Hawkins v. Whole Foods Market Inc.
This text of Hawkins v. Whole Foods Market Inc. (Hawkins v. Whole Foods Market Inc.) is published on Counsel Stack Legal Research, covering District Court, District of Columbia primary law. Counsel Stack provides free access to over 12 million legal documents including statutes, case law, regulations, and constitutions.
Opinion
UNITED STATES DISTRICT COURT FOR THE DISTRICT OF COLUMBIA
CERRON HAWKINS,
Plaintiff,
v. Civil Action No. 1:24-cv-03027 (CJN)
WHOLE FOODS MARKET GROUP, INC.,
Defendant.
ORDER DENYING MOTION FOR RECONSIDERATION
This matter is before the Court on Plaintiff Cerron Hawkins’ Motion for Reconsideration.
ECF No. 12. On June 2, 2025, the Court granted Defendant Whole Foods’ Motion to Dismiss.

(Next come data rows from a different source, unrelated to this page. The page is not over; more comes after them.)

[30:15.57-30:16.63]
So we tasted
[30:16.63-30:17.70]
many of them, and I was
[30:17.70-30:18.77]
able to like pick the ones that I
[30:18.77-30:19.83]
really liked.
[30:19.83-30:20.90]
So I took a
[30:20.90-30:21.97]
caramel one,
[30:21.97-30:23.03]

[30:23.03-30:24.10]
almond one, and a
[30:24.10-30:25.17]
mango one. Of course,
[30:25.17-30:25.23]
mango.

ECF No. 11. In particular, the Court dismissed Hawkins’ tort and contract claims with prejudice
because they are barred by the District of Columbia Workers’ Compensation Act, see id. at 3–4,
and his Title VII claims without prejudice because he failed to allege sufficient facts to state a
plausible claim for relief, id. at 4. The Court granted Hawkins leave to file an amended complaint
regarding only the Title VII claims by June 30, 2025. Id. at 5.

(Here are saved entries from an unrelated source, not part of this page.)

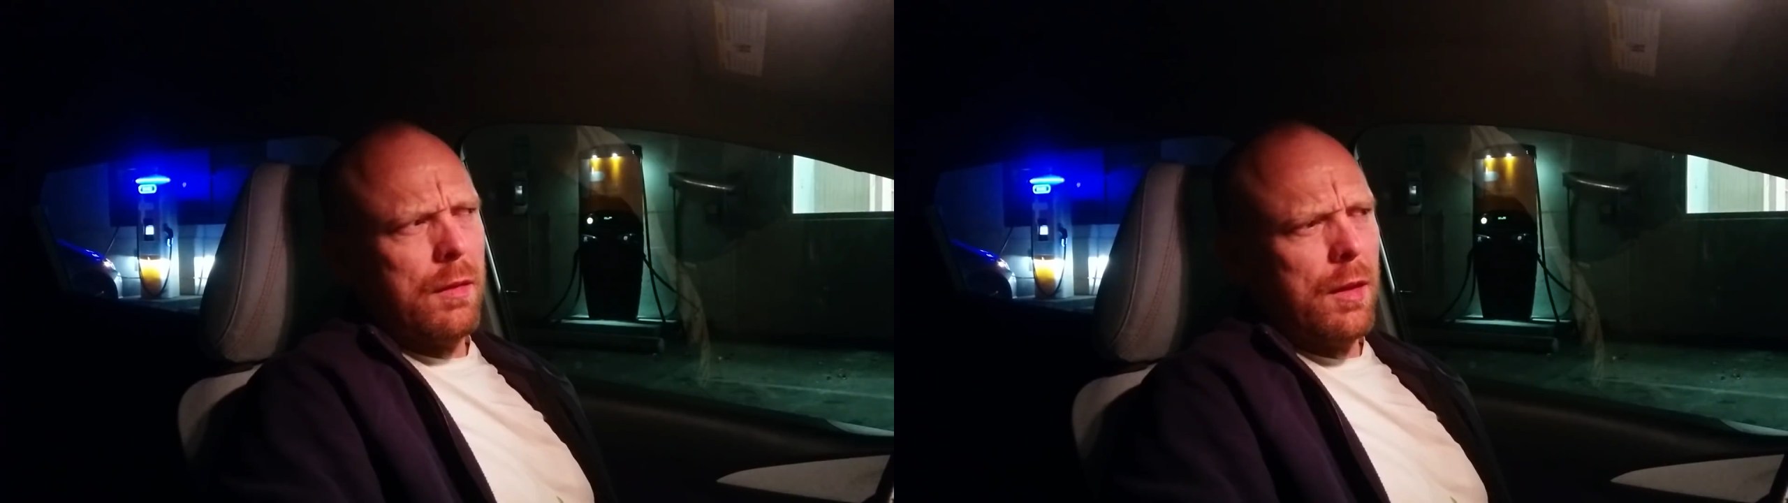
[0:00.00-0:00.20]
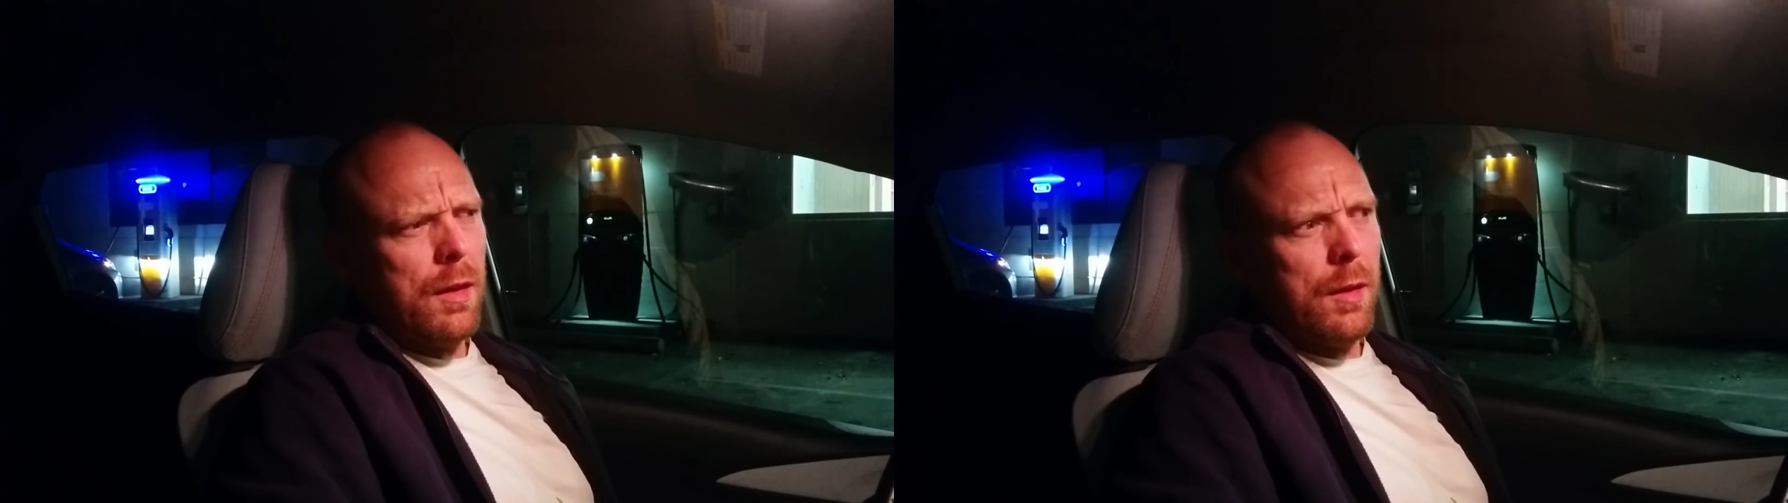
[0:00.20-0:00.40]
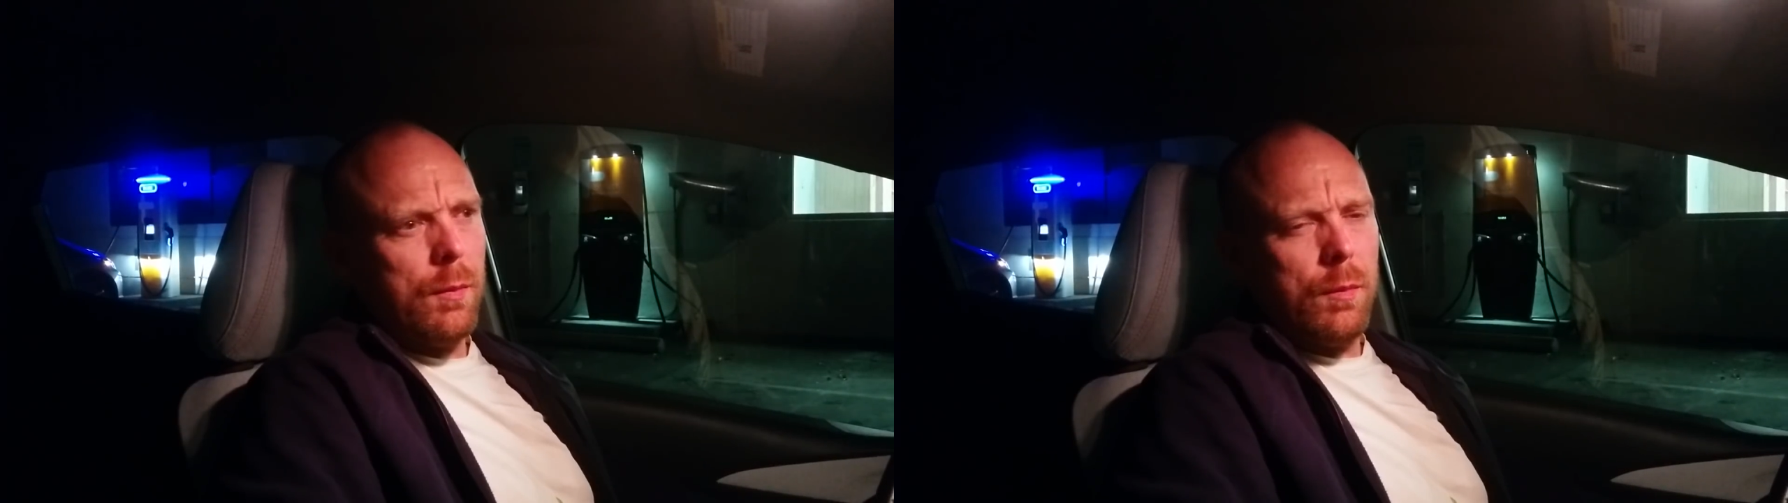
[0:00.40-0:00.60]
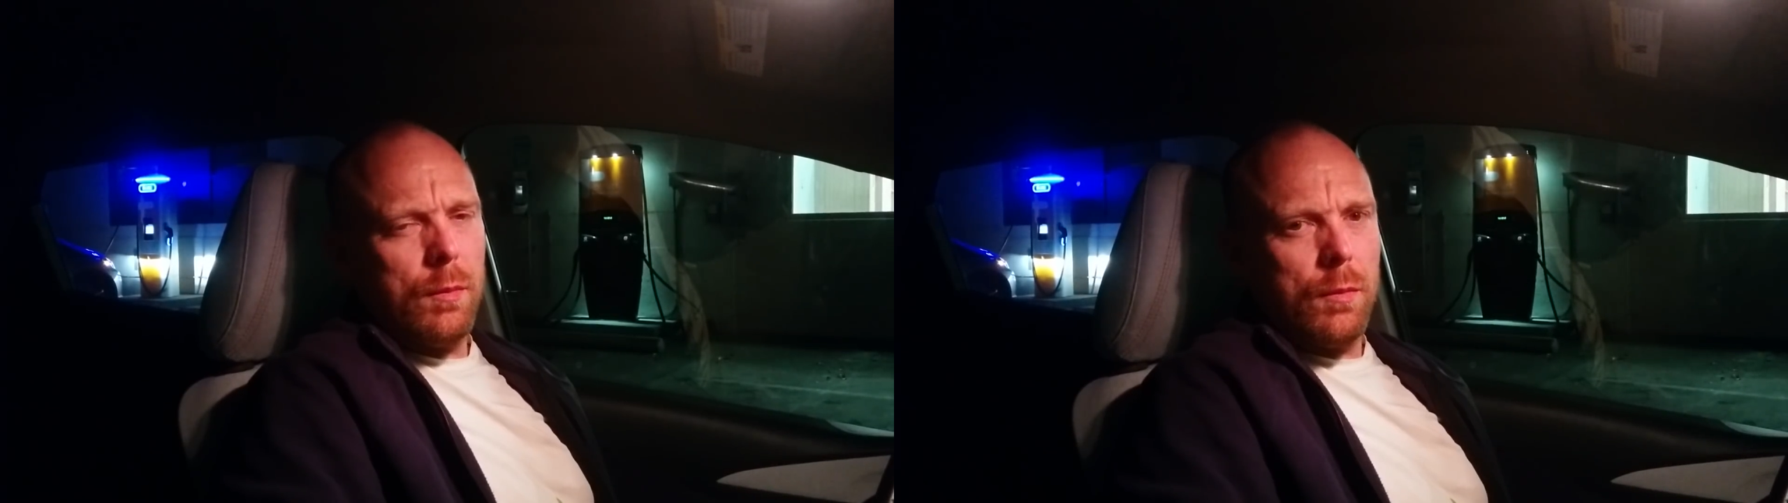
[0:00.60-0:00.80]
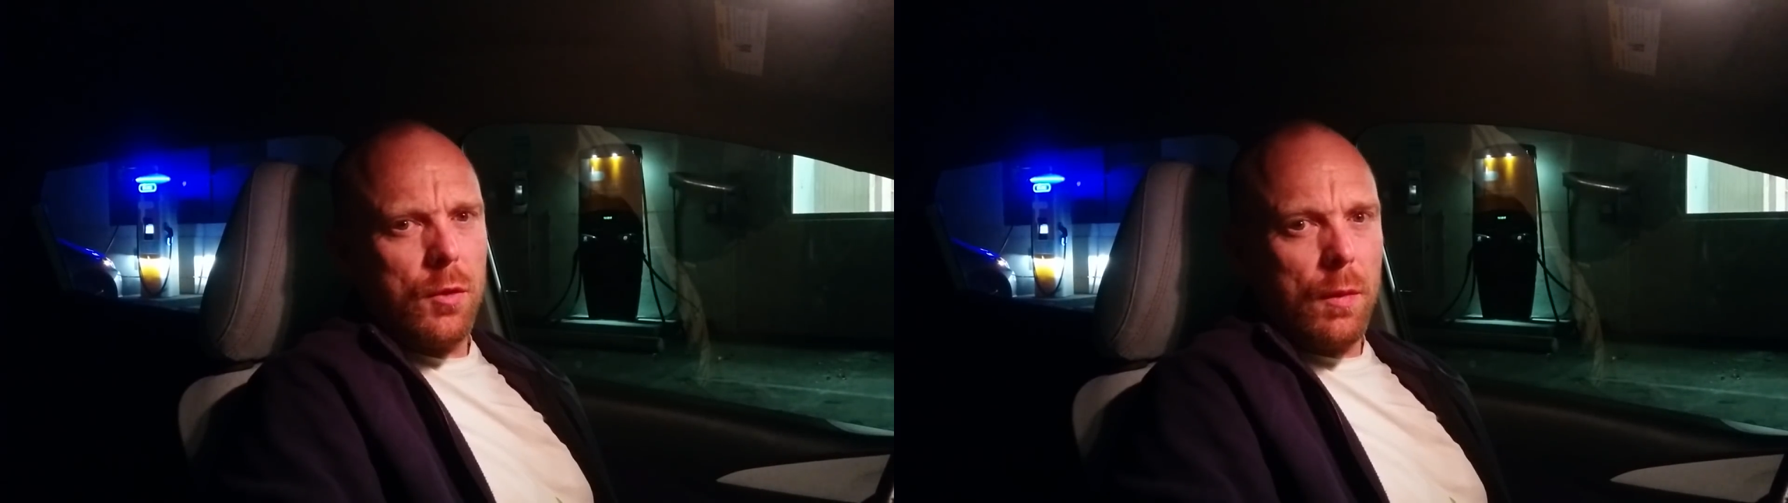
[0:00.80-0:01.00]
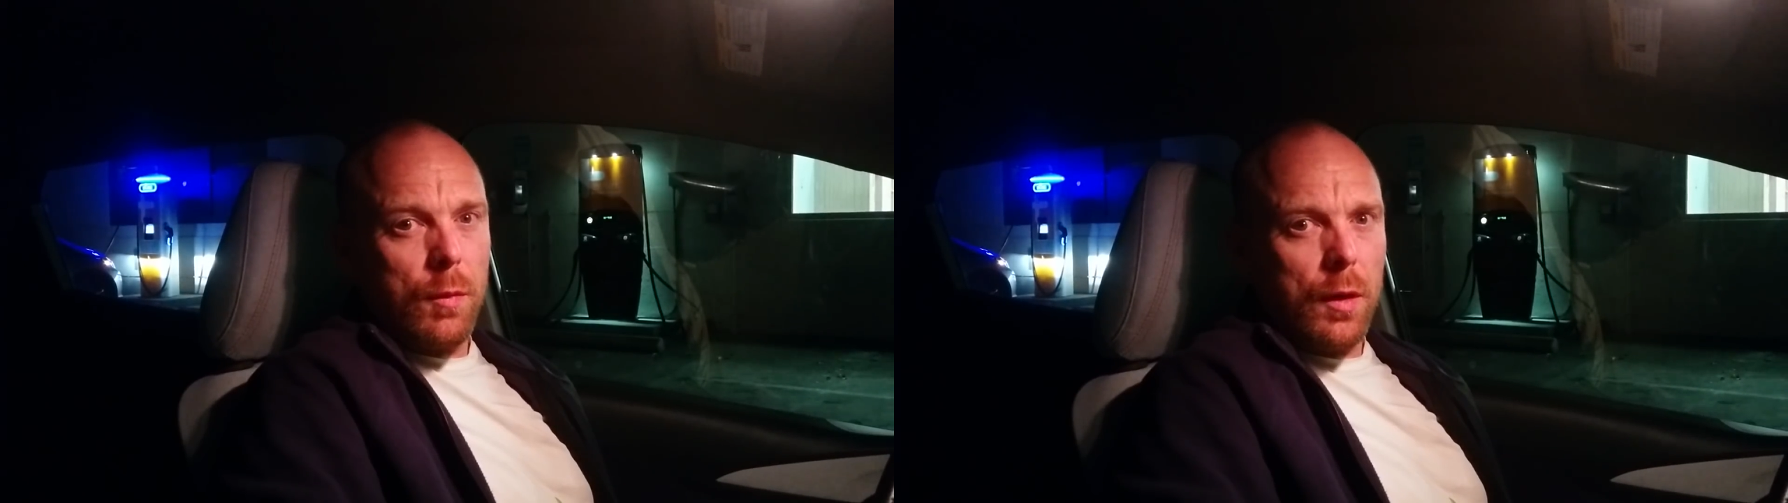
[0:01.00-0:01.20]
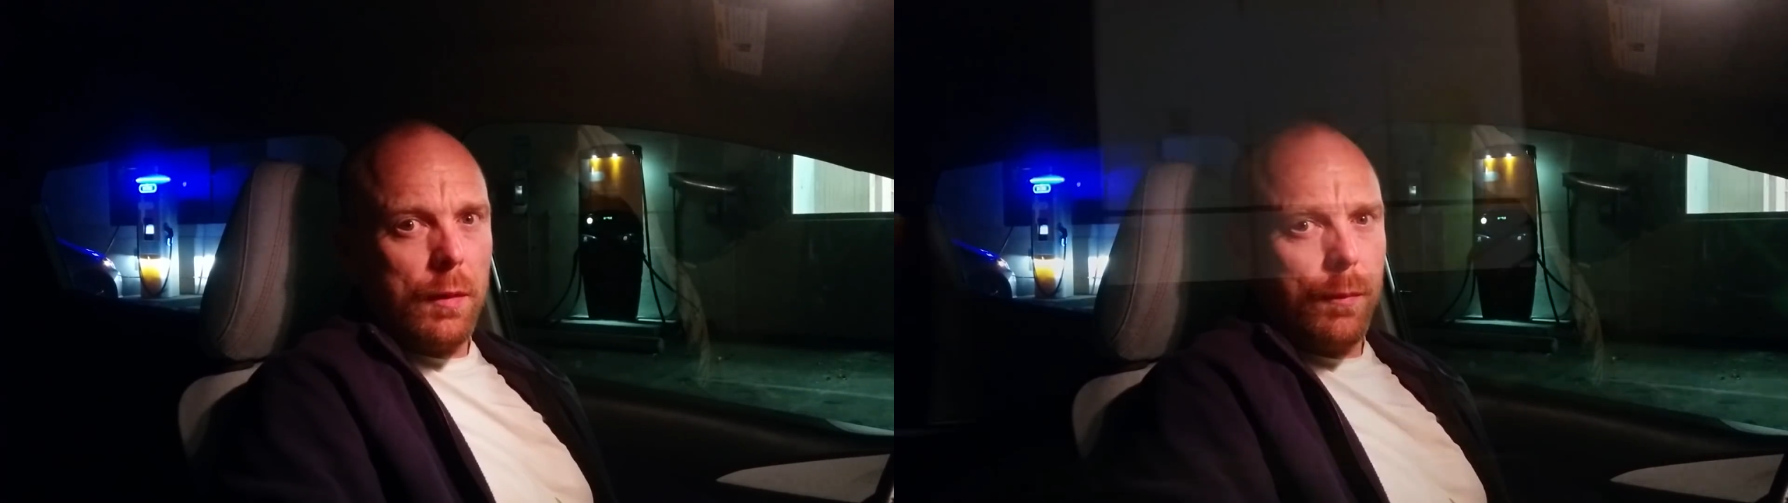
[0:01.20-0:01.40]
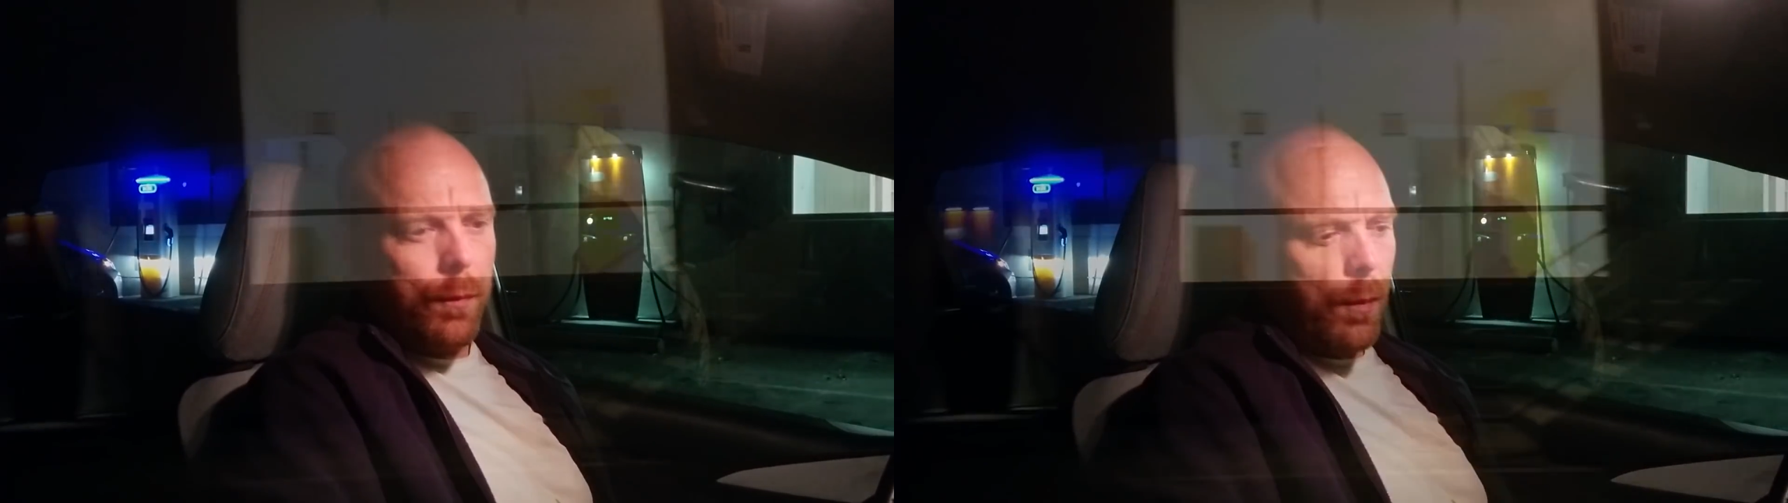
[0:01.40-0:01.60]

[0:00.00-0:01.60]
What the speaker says: time. Something.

Rather than amend his Complaint, Hawkins filed the pending “Motion to Dismiss, Vacate,
and or Reconsider” the Court’s June 2, 2025, Order on June 26, 2025. Hawkins moves for
reconsideration citing Federal Rule of Civil Procedure 60(b)(1), which authorizes relief from a
final judgment on grounds of “mistake, inadvertence, surprise, or excusable neglect.” Because
Hawkins filed his motion within 28 days of the Court’s Order, the Court may also treat it as a
motion to alter or amend judgment under Federal Rule of Civil Procedure 59(e).
Motions for reconsideration are “discretionary and need not be granted unless the district
court finds that there is an intervening change of controlling law, the availability of new evidence,
1 or the need to correct a clear error or prevent manifest injustice.” Messina v. Krakower, 439 F.3d
755, 758 (D.C. Cir. 2006) (citation omitted). Such motions are not an opportunity “to reargue facts
and theories upon which a court has already ruled.” United States v. Hassanshahi, 145 F. Supp.
3d 75, 80–81 (D.D.C. 2015) (citation omitted). But Hawkins’ motion attempts to do just that. He
has failed to identify any intervening change in law, new evidence, or clear error that would
warrant reconsideration of the Order. He essentially seeks to relitigate issues the Court has already
decided, apparently due to a misunderstanding of the Court’s previous order. 1
The Court further notes that the deadline to file an amended complaint (June 30, 2025)
passed while this Motion was pending. Because Hawkins is proceeding pro se, however, the
Court will grant a brief extension to file an amended complaint limited to Hawkins’ Title VII
claims. Failure to timely amend the complaint will result in the dismissal of this action with
prejudice.
Accordingly, it is
ORDERED that Hawkins’ Motion for Reconsideration, ECF No. 12, is DENIED; and it
is further
ORDERED that Hawkins shall file an Amended Complaint consistent with the Court’s
June 2, 2025, Order on or before February 9, 2026.
SO ORDERED.
DATE: January 7, 2026 CARL J. NICHOLS United States District Judge
1 For example, Hawkins argues that the District of Columbia Workers’ Compensation Act bears “no relevance” to this case and cannot be used to “subvert Title VII.” Mot. at 2. But the Court did not dismiss Hawkins’ Title VII claims based on that Act; the Court dismissed his common law tort claims because, under District of Columbia law, the Act is the exclusive remedy for workplace injuries. See Order at 3–4.